Now the question is how do we fill this grid?

the first thing we need would be a base case . We should add a empty string (we already have it)

now how do we calculate it ? we use the same logic we have used before at any given state we use the previous states answer stored to help us calculate the new answer

let’s pick an arbitrary cell: dp[2][3]

  1. What does it mean?

    • i=2 corresponds to the prefix of text1 of length 2: “SE”
    • j=3 corresponds to the prefix of text2 of length 3: “EAT”
    • So, dp[2][3] will hold the final answer for LCS(“SE”, “EAT”).
  2. How do we calculate it? (The Story of a Single Cell)
    To solve for dp[2][3], we only look at the last characters: ‘E’ (from “SE”) and ‘T’ (from “EAT”).

    • They don’t match.
    • This means we are forced to throw one away. Our two choices are:
      1. Find the LCS(“S”, “EAT”).

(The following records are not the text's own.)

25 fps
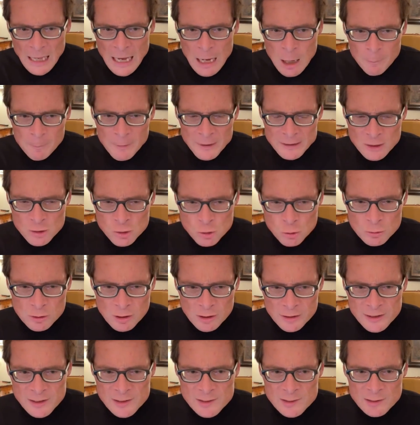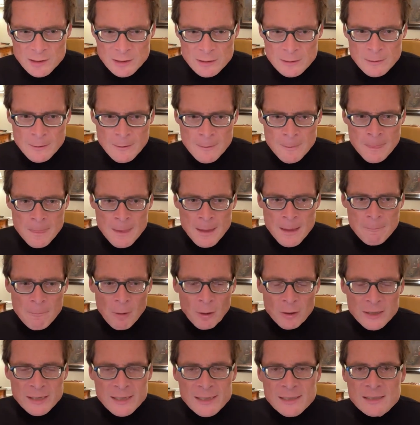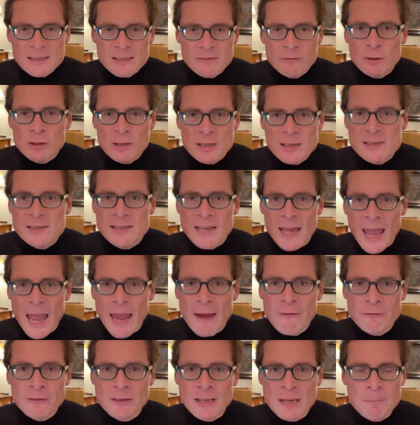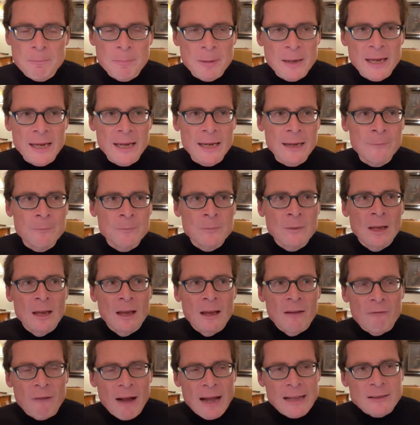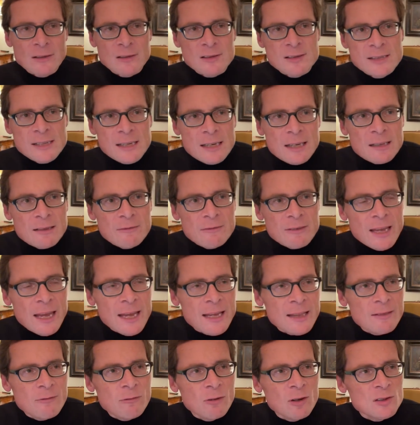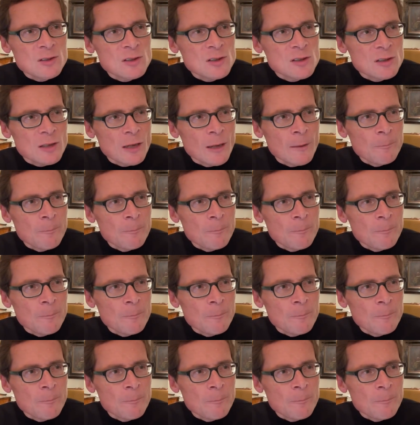auch bei den Journalisten, man ist für diese FDP, weil das irgendwie etwas...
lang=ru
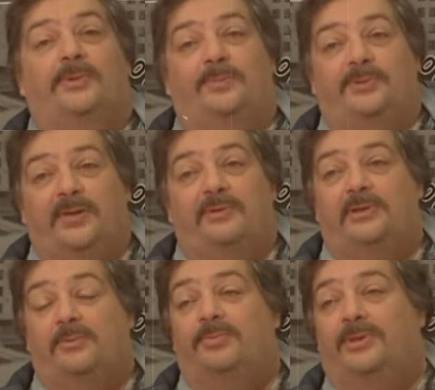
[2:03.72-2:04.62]
преподавал
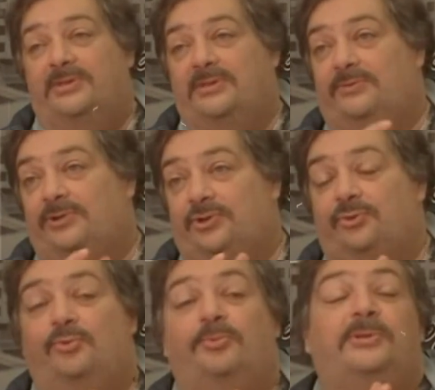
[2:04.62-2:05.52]

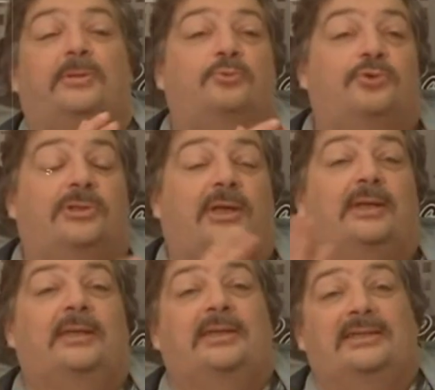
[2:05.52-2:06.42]
компаративистику, потому
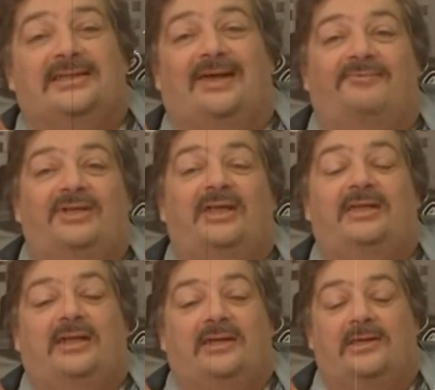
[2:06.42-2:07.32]
что
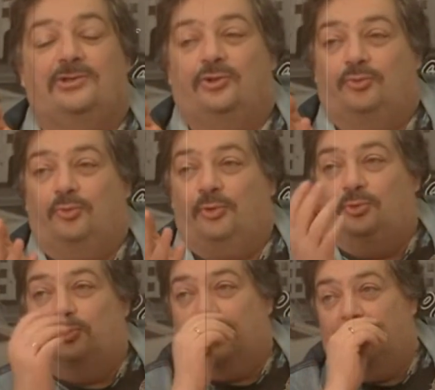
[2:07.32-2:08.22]
сравнение разных
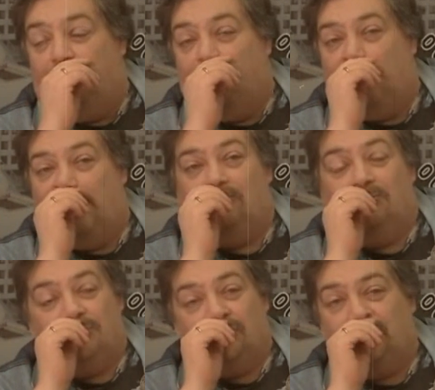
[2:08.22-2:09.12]
культур и эпох,
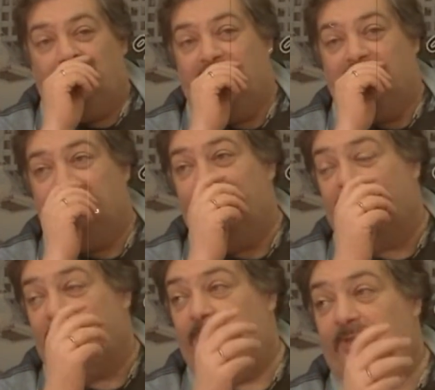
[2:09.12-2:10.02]
оно совершенно
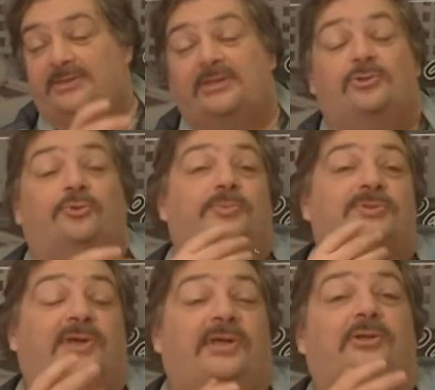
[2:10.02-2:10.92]
неизбежный процесс, оно
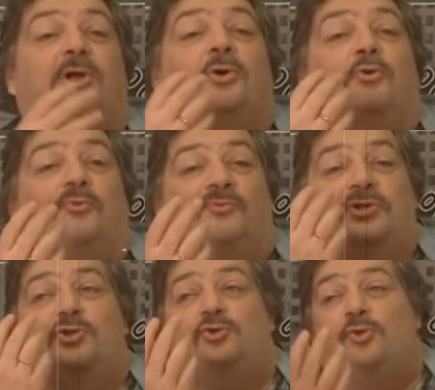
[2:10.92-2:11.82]
позволяет
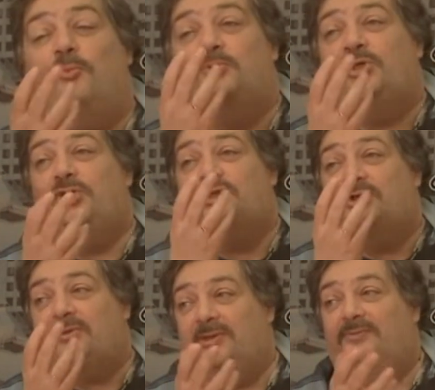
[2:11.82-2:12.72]
увидеть общие
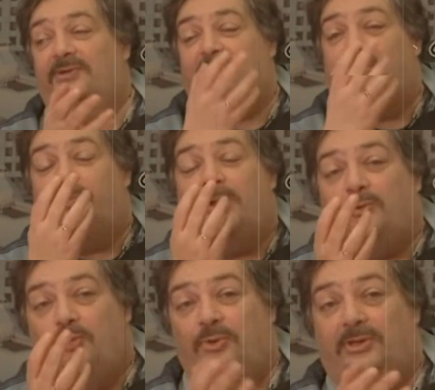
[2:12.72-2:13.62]
черты в
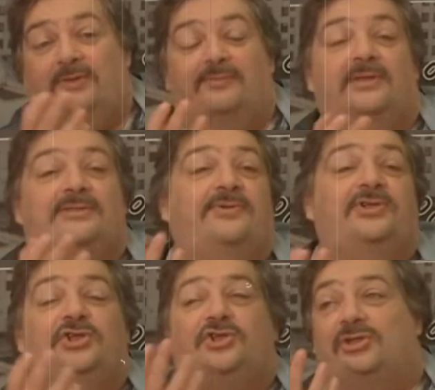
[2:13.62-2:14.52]
антропологии, в
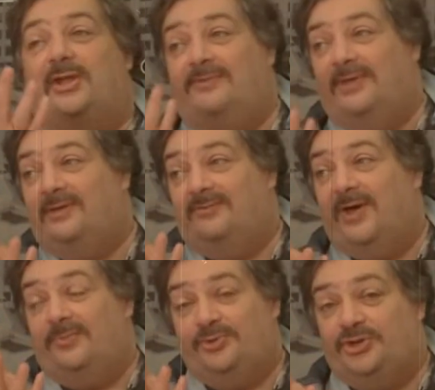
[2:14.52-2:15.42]
развитии человека
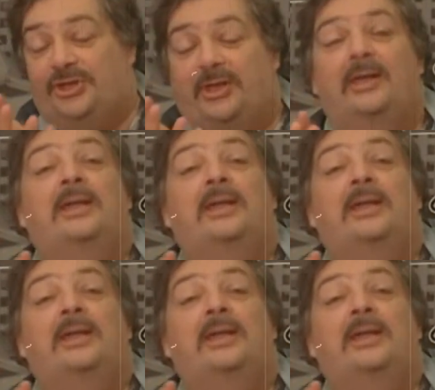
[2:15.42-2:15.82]
вообще.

The answer to this is already stored in the cell above us: dp[1][3].
      2. Find the LCS(“SE”, “EA”). The answer to this is already stored in the cell to our left: dp[2][2].
    • We want the longest, so we take the max of those two cells.
    • The Recurrence: dp[2][3] = max(dp[1][3], dp[2][2])

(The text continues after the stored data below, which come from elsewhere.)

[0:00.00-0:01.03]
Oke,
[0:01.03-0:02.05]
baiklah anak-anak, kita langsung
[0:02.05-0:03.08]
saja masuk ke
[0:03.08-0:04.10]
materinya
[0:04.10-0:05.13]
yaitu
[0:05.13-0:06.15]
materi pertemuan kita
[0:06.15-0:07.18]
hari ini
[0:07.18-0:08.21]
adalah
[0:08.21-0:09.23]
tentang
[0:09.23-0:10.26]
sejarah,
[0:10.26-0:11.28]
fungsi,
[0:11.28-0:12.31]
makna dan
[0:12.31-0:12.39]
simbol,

now, what if we were calculating dp[3][2]?

  1. What does it mean?

    • i=3 -> “SEA”
    • j=2 -> “EA”
  2. How do we calculate it?

    • Compare the last characters: ‘A’ (from “SEA”) and ‘A’ (from “EA”).
    • They match!
    • This is great. We know our LCS will be 1 + the LCS of the strings without these matching characters.
    • We are left with “SE” and “E”. The answer for LCS(“SE”, “E”) is already stored in the cell diagonally up-left from us: dp[2][1]
    • The Recurrence: dp[3][2] = 1 + dp[2][1]

 Every cell in the grid calculates its own answer by only looking at its three neighbors: above, left, and diagonal-left. It trusts that they have already been computed correctly. By the time you reach the bottom-right corner, you have built up the solution for the entire problem.

so the algo is like this

  1. take the length of both the strings
  2. the length of the 1 string becomes columns c
  3. the length of the 2 strings becomes rows r
  4. initialise a 2D dp array with 0 as all the values rXc
  5. then we loop for each row + 1 and for each column + 1 i represents the row and j represents the column
    1. we check for text[i] == text[j] for the character if yes we update dp[i][j] = 1 + dp[i-1][j-1]
    2. if not then we take the max of previous states dp[i][j] = max(dp[i-1][j], dp[i][j-1]
  6. Base case if lets say we compare “A” with " " then the LCS of any string with an empty string is 0. This is the fundamental truth that will anchor our entire solution.

text1 = "EAT"
text2 = "SEA"

c = len(text1)
r = len(text2)

# The zeros handle our base case (LCS with an empty string is 0)
dp = [[0 for _ in range(c +1)] for _ in range(r +1)]

for i in range(r + 1):
	for j in range(c + 1):
		if text[i-1] == text[j-1]:
			dp[i][j] = 1 + dp[i-1][j-1] # you increment the value from the diagonal left
		else:
			dp[i][j] = max(dp[i-1][j], dp[i][j-1]) # you pick the max value from left and the top 

print(dp[c][r])

Question 1: Why text1[i-1] == text2[j-1] instead of text1[i] == text2[j]?

This is purely an implementation detail to make our lives easier. It’s a direct consequence of our decision to use a dp grid of size (m+1) x (n+1).

Let’s align the indices:

Our DP Grid IndexCorresponds to Prefix LengthCorresponds to String Index
i=0, j=00 (empty string)(doesn’t exist)
i=1, j=11text[0]
i=2, j=22text[1]
i, ji and jtext[i-1] and text[j-1]

You can see there’s an “off-by-one” shift. The i-th character of a string is at index i-1.

So, when we are filling cell dp[i][j], we are solving the problem for prefixes of length i and j. The last characters of those prefixes are at indices i-1 and j-1.

This is why the check is text1[i-1] == text2[j-1]. It’s the most common source of bugs when implementing this, and you’ve spotted it perfectly.